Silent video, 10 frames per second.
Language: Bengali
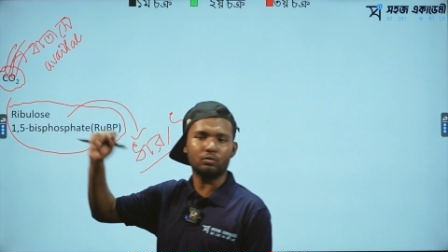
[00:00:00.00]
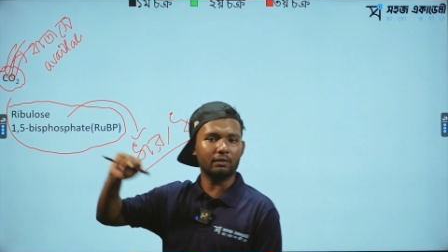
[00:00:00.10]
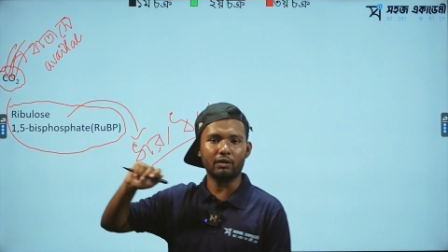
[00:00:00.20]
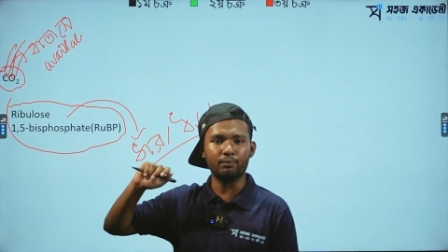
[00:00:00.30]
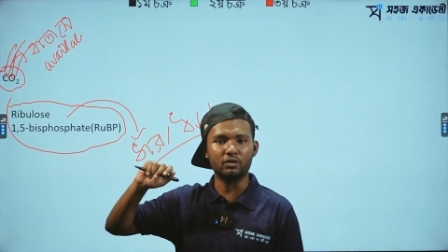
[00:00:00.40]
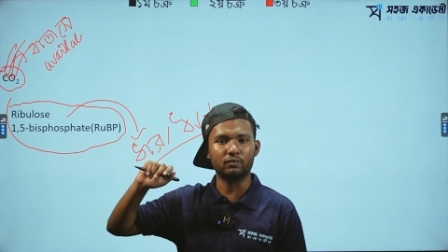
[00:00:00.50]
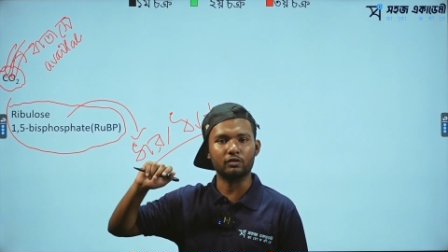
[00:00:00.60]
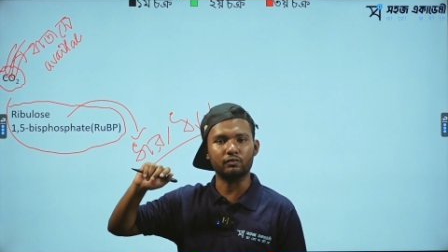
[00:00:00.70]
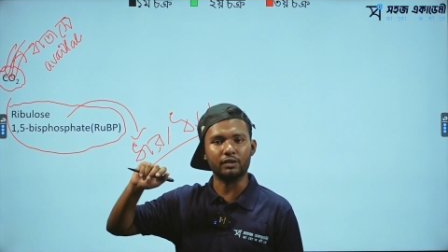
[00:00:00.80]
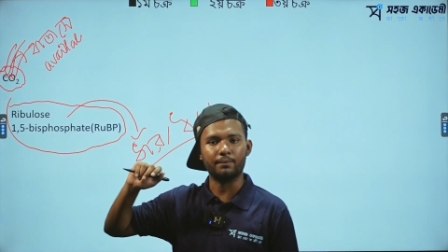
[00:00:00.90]
ওয়ান ফাইভ
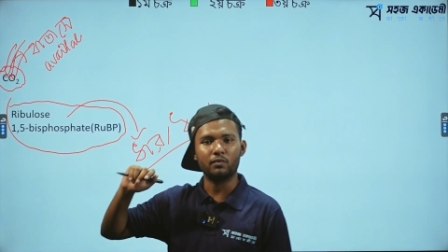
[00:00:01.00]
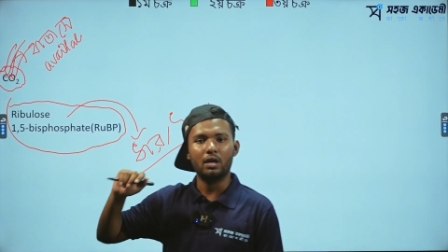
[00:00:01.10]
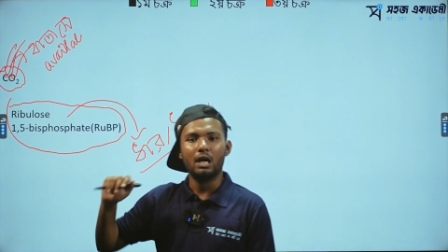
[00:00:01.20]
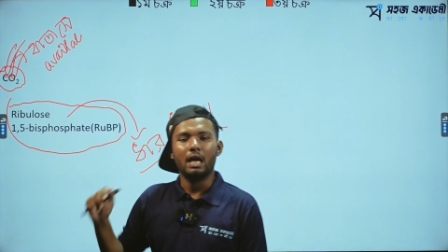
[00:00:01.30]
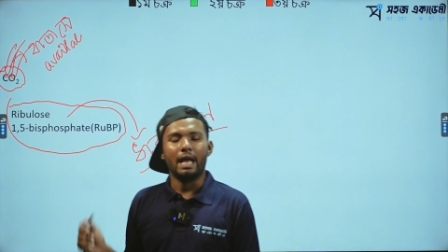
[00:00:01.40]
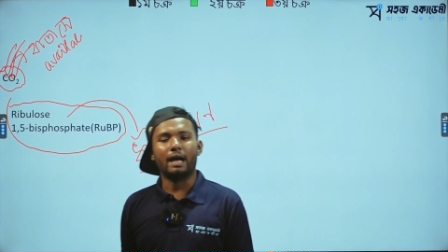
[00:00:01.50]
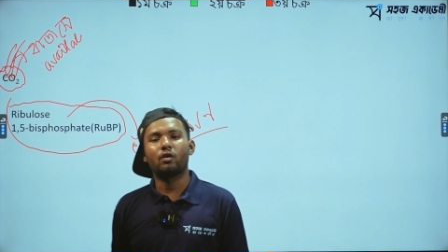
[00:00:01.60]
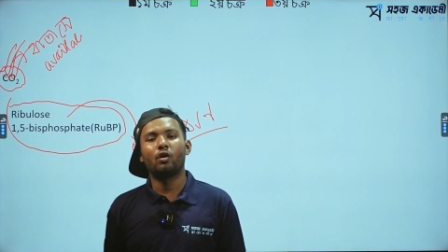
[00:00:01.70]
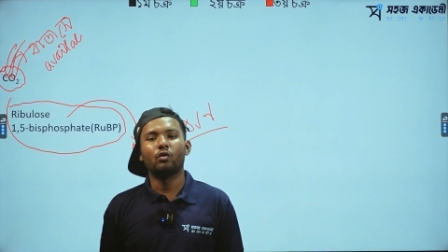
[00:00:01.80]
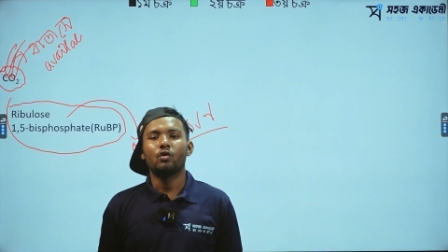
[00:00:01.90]
বিসফসফেট
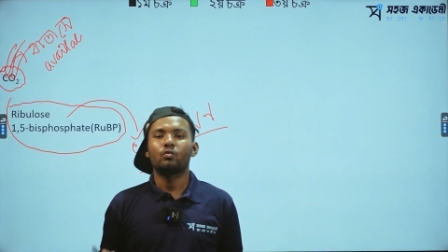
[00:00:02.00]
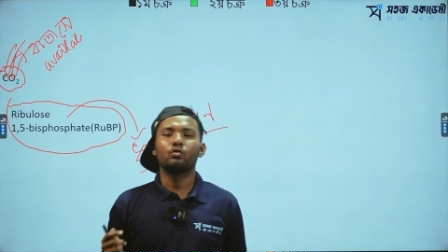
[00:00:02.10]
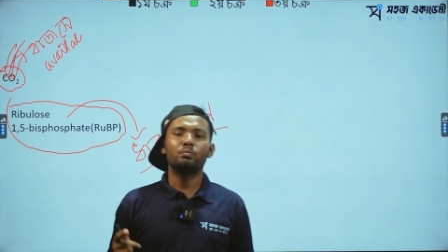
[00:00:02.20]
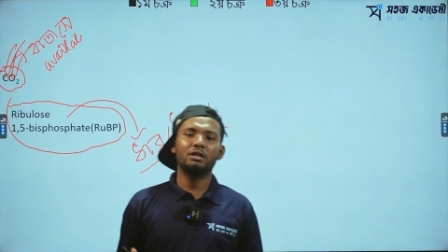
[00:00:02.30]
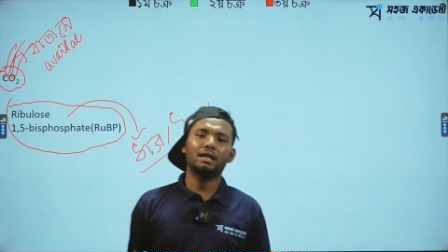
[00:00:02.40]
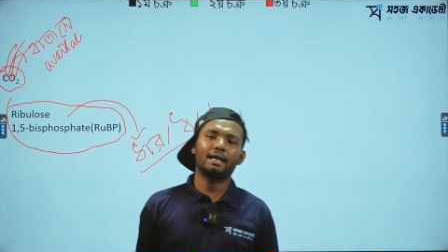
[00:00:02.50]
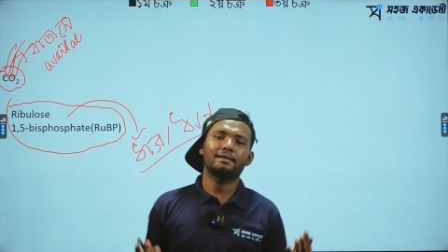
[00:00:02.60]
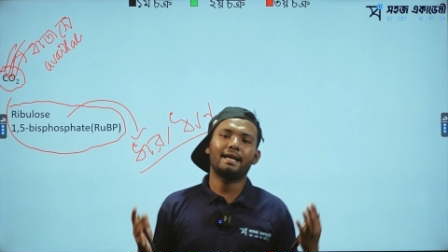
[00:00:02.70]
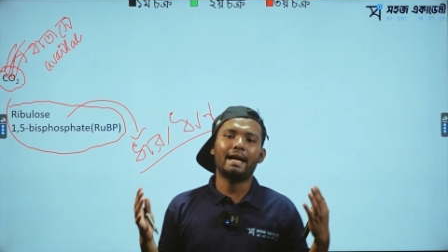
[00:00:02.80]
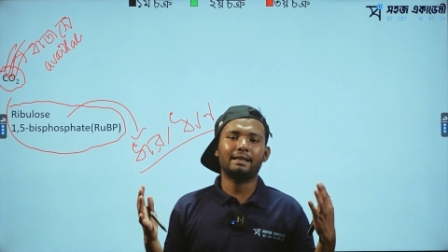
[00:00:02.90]
এখন উদ্ভিদের
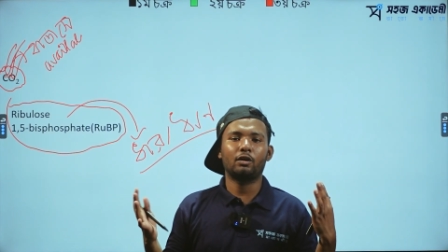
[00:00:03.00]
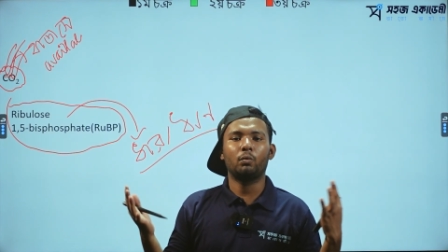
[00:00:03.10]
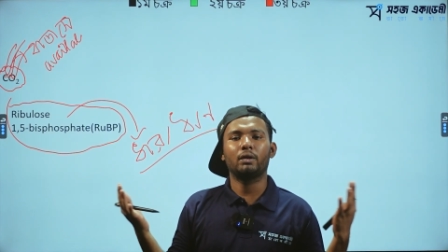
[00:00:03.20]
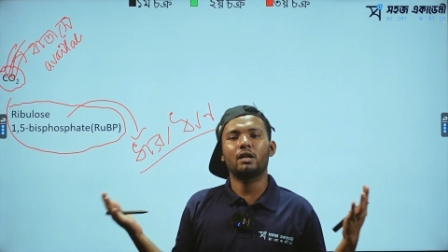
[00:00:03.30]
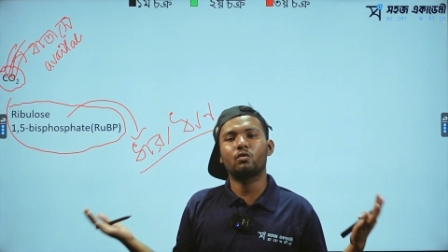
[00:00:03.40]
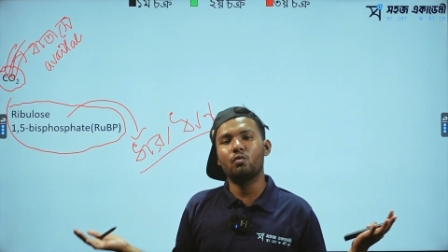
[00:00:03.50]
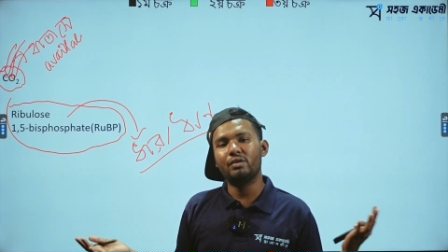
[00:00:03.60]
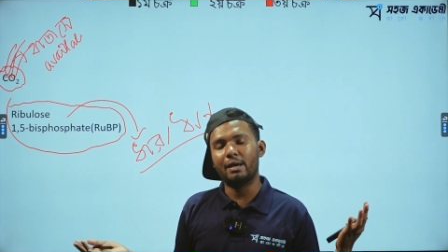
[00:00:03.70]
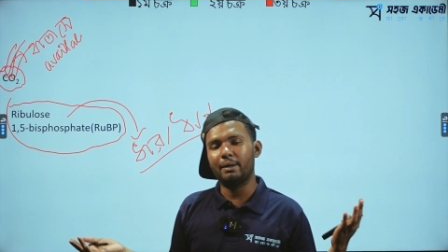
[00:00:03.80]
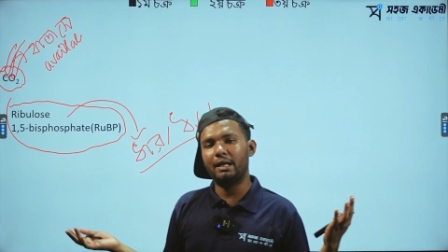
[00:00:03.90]
কাছে একটা উপাদান খুবই
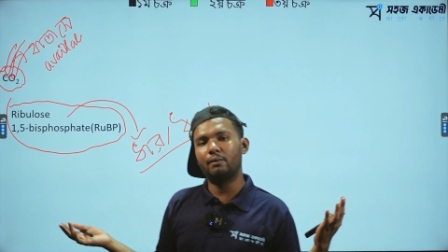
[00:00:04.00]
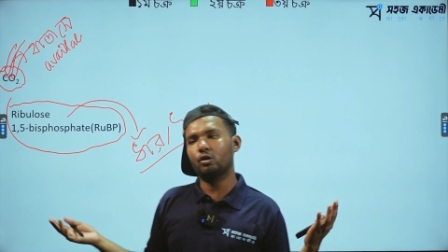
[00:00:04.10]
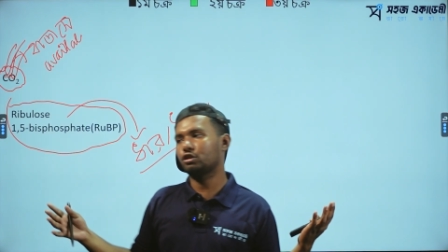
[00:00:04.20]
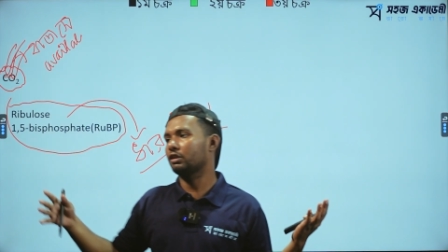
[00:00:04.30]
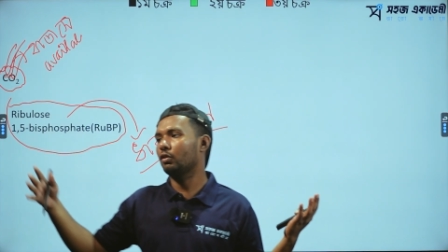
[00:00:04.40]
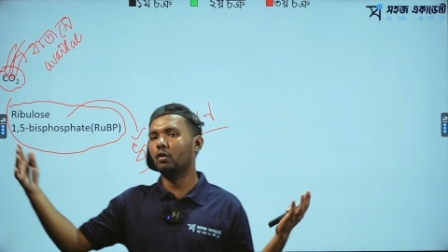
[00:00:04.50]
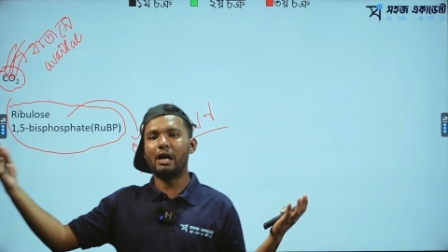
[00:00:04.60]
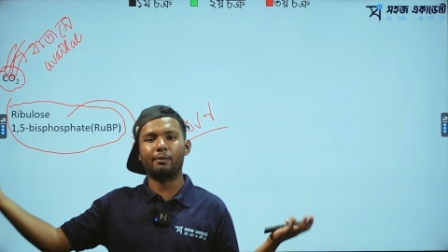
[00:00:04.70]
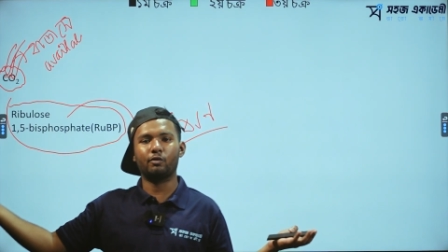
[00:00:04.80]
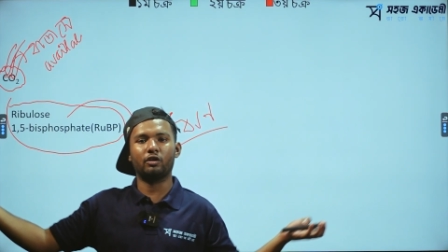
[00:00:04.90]
অ্যাভেলেবল সেটা হলো
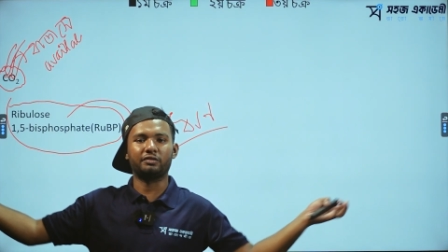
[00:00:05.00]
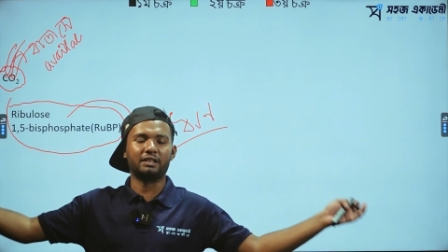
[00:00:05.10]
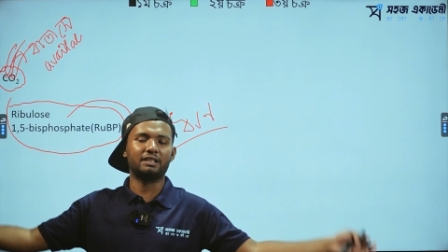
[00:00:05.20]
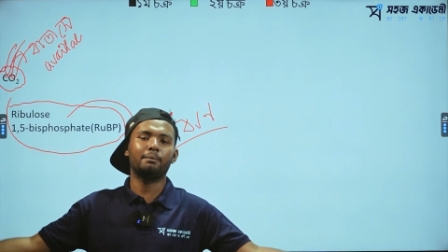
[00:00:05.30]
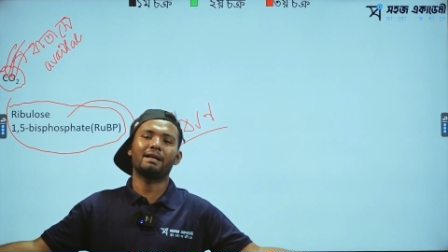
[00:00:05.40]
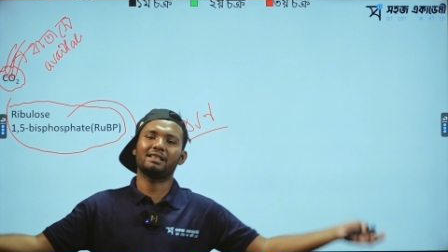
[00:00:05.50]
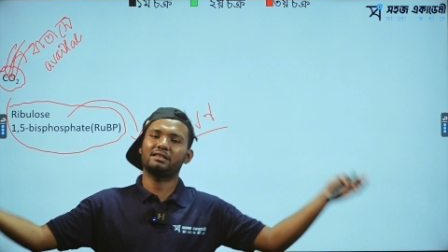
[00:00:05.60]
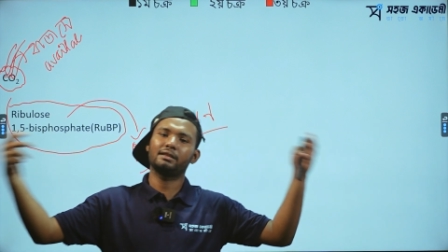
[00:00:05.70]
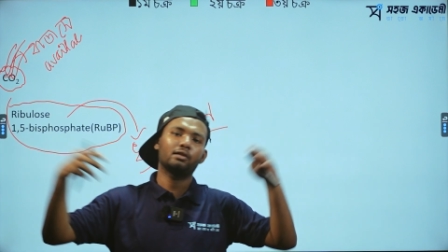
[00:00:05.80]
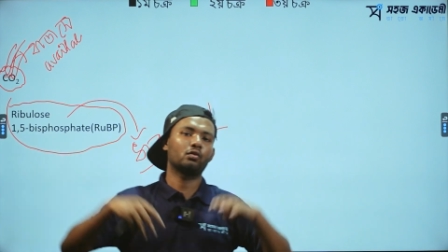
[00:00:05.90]
কার্বন ডাইঅক্সাইড সে বাতাস
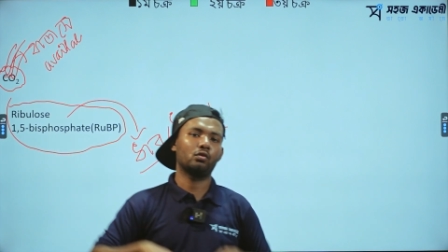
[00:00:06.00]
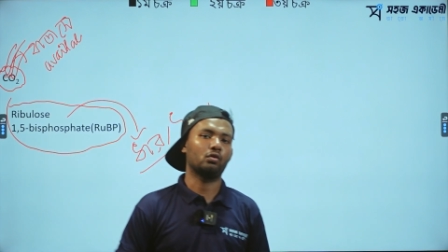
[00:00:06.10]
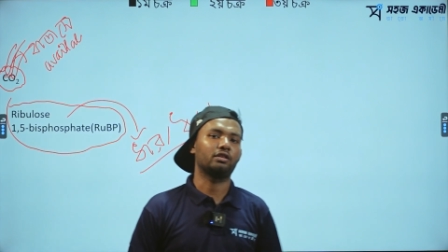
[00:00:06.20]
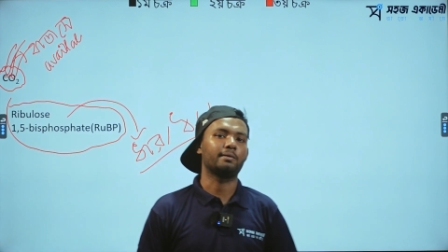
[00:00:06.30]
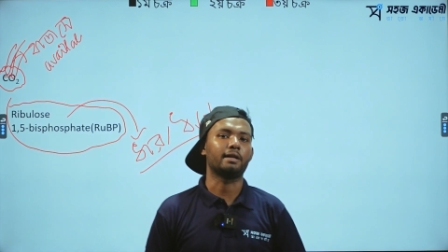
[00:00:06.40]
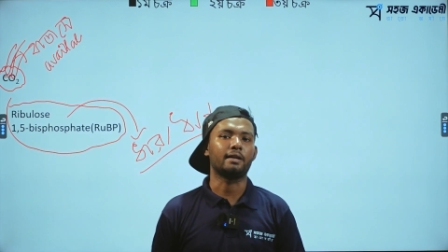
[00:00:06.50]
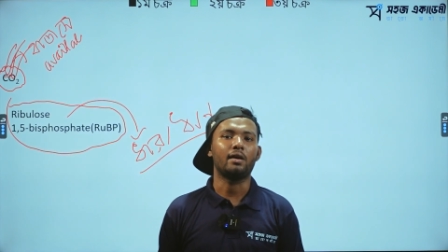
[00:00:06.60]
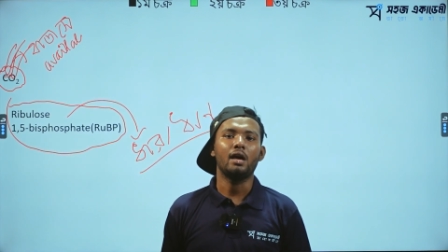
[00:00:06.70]
থেকে গ্রহণ করতে পারে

━━━━━━━━

Set down all the data again exactly as above, pictures excluded.

**Result for this task**
Silent video, 10 frames per second.
Language: Bengali
[00:00:00.00]
[00:00:00.10]
[00:00:00.20]
[00:00:00.30]
[00:00:00.40]
[00:00:00.50]
[00:00:00.60]
[00:00:00.70]
[00:00:00.80]
[00:00:00.90]
ওয়ান ফাইভ
[00:00:01.00]
[00:00:01.10]
[00:00:01.20]
[00:00:01.30]
[00:00:01.40]
[00:00:01.50]
[00:00:01.60]
[00:00:01.70]
[00:00:01.80]
[00:00:01.90]
বিসফসফেট
[00:00:02.00]
[00:00:02.10]
[00:00:02.20]
[00:00:02.30]
[00:00:02.40]
[00:00:02.50]
[00:00:02.60]
[00:00:02.70]
[00:00:02.80]
[00:00:02.90]
এখন উদ্ভিদের
[00:00:03.00]
[00:00:03.10]
[00:00:03.20]
[00:00:03.30]
[00:00:03.40]
[00:00:03.50]
[00:00:03.60]
[00:00:03.70]
[00:00:03.80]
[00:00:03.90]
কাছে একটা উপাদান খুবই
[00:00:04.00]
[00:00:04.10]
[00:00:04.20]
[00:00:04.30]
[00:00:04.40]
[00:00:04.50]
[00:00:04.60]
[00:00:04.70]
[00:00:04.80]
[00:00:04.90]
অ্যাভেলেবল সেটা হলো
[00:00:05.00]
[00:00:05.10]
[00:00:05.20]
[00:00:05.30]
[00:00:05.40]
[00:00:05.50]
[00:00:05.60]
[00:00:05.70]
[00:00:05.80]
[00:00:05.90]
কার্বন ডাইঅক্সাইড সে বাতাস
[00:00:06.00]
[00:00:06.10]
[00:00:06.20]
[00:00:06.30]
[00:00:06.40]
[00:00:06.50]
[00:00:06.60]
[00:00:06.70]
থেকে গ্রহণ করতে পারে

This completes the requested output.